Councilman calls for filming transparency in NYC
by Andrew Shilling
Aug 28, 2013 | 950 views | 0 0 comments | 17 17 recommendations | email to a friend | print
Over the years, Brooklyn streets have become a welcoming scene to the television and industry, with shows like Girls, Boardwalk Empire and dozens of independent movies filming in the borough.

On any given day, telephone poles can be found plastered with parking restrictions and announcements that roads are blocked off for filming of the next blockbuster hit.

Councilman Stephen Levin has introduced legislation that would require the mayor’s Office of Film, Theater and Broadcasting to better report employment data, costs and benefits of filming in New York City.

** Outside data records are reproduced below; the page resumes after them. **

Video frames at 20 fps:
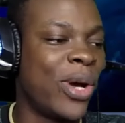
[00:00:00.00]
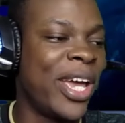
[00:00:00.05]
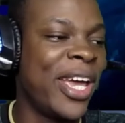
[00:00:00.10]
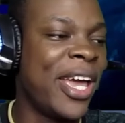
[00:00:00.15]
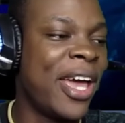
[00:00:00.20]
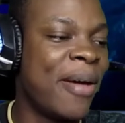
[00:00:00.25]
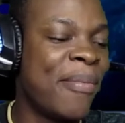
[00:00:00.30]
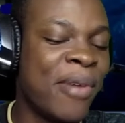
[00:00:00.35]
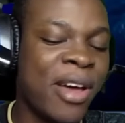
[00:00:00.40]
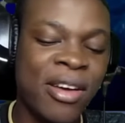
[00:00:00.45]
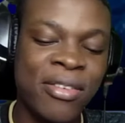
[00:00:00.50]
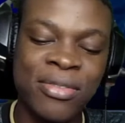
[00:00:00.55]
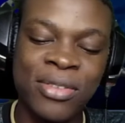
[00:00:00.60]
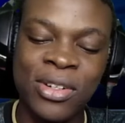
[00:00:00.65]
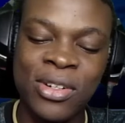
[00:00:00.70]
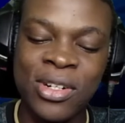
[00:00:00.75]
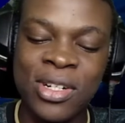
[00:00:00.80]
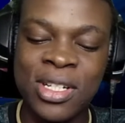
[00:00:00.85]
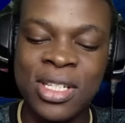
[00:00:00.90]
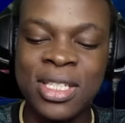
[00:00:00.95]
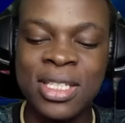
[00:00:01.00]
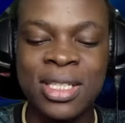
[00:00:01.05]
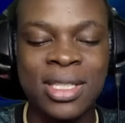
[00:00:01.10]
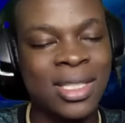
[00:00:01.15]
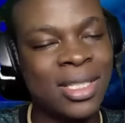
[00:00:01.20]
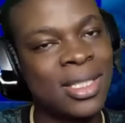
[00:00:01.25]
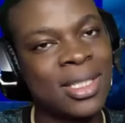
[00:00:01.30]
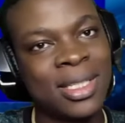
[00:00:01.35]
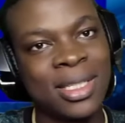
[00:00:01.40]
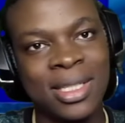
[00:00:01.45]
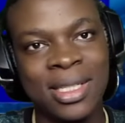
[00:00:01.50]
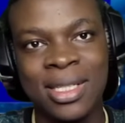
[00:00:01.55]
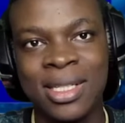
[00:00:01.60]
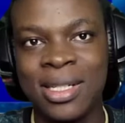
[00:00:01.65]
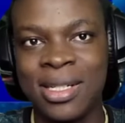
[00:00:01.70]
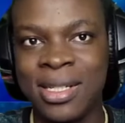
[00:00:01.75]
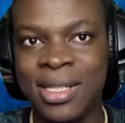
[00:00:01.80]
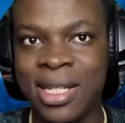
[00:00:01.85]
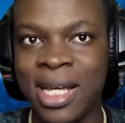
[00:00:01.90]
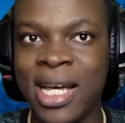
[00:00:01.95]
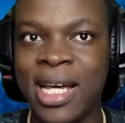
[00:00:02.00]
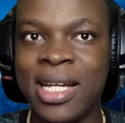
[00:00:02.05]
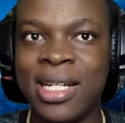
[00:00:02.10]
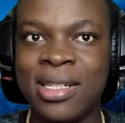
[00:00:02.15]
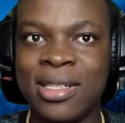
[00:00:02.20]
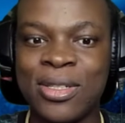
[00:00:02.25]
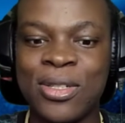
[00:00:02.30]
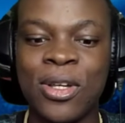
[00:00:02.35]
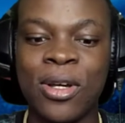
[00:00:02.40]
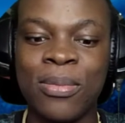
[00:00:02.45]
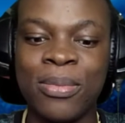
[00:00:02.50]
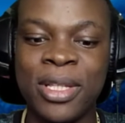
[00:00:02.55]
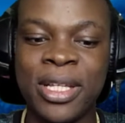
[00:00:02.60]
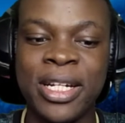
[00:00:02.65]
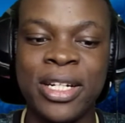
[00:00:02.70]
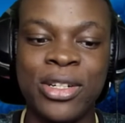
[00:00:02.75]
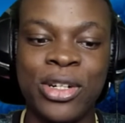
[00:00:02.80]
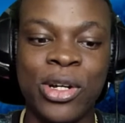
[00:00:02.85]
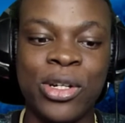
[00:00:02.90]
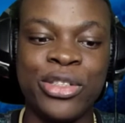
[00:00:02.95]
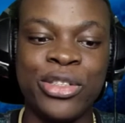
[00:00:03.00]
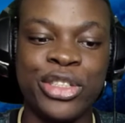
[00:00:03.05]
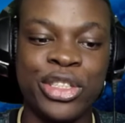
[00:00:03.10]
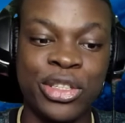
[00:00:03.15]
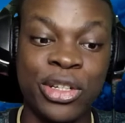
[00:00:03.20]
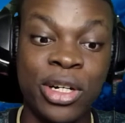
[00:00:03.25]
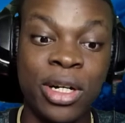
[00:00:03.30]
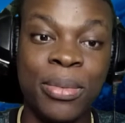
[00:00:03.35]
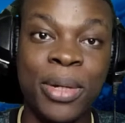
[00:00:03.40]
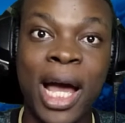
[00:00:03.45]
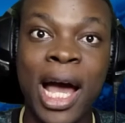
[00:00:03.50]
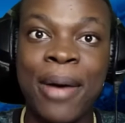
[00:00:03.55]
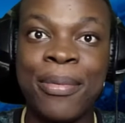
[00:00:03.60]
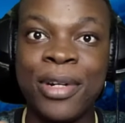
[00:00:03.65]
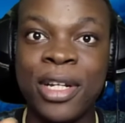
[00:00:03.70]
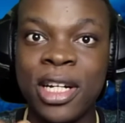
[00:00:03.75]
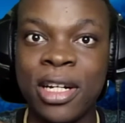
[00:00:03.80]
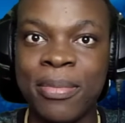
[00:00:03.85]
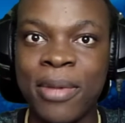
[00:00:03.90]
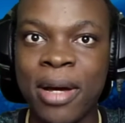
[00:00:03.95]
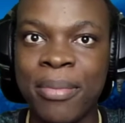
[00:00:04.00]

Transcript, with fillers: AMF because then something dodgy is going to be happening in my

“Especially in the neighborhoods in my district, like Brooklyn Heights and Greenpoint, filming is taking place on a regular basis,” Levin said. “While our communities are very supportive of the many benefits that filming brings to our city, these shoots can sometimes cause headaches for residents.”

Levin's proposal would create a comprehensive website that outlines detailed information broken down by borough, community board, council district and street, and require monthly and annual reports related to the industry.

“By providing as much information as possible to the public about film shoots in New York City, we can create a more transparent city government and make filming a positive experience,” he said.

Judy Stanton, executive director of the Brooklyn Heights Association, said her community has become a prime location for film shoots.

“We have sought access to more information about filming in New York City,” Stanton said. “We therefore view this bill as a direct response to concerns voiced by our members regarding the impact of filming on the quality of life in Brooklyn Heights.”

Greenpoint resident Todd Eaton is also the co-chair of the Open Space Alliance Community Committee, and said he has long hoped for transparency to know when streets in his community would be closed.

“This bill is a great step in helping citizens understand how our neighborhood and streets are being used by the film industry, and what the resulting benefits are to our community,” Eaton said.